__Work to be completed__. Transcribe the records that follow. Keep every word exactly, and drop the pictures.

__Data extract__.
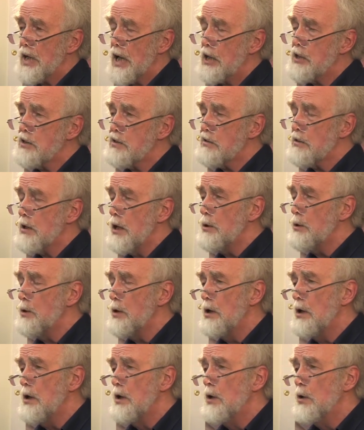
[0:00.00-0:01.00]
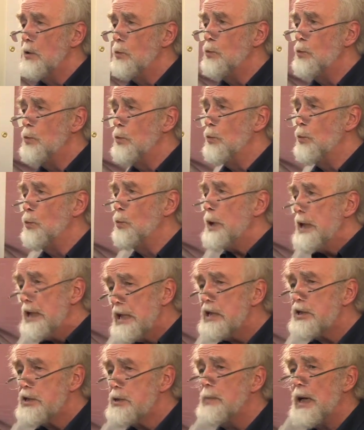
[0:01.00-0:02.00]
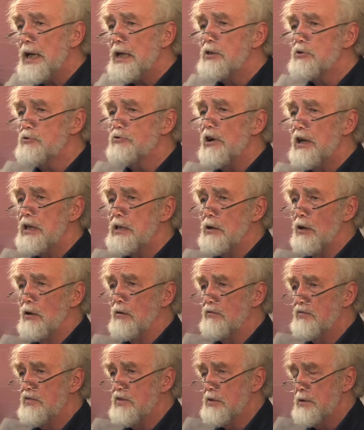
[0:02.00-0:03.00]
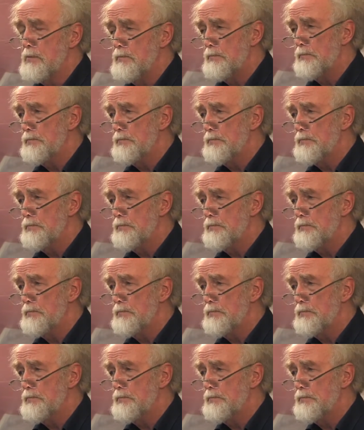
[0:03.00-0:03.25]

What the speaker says: And so we need to make trade-offs.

__Answer to the exercise__.
[0:00.00-0:01.00]
[0:01.00-0:02.00]
[0:02.00-0:03.00]
[0:03.00-0:03.25]

What the speaker says: And so we need to make trade-offs.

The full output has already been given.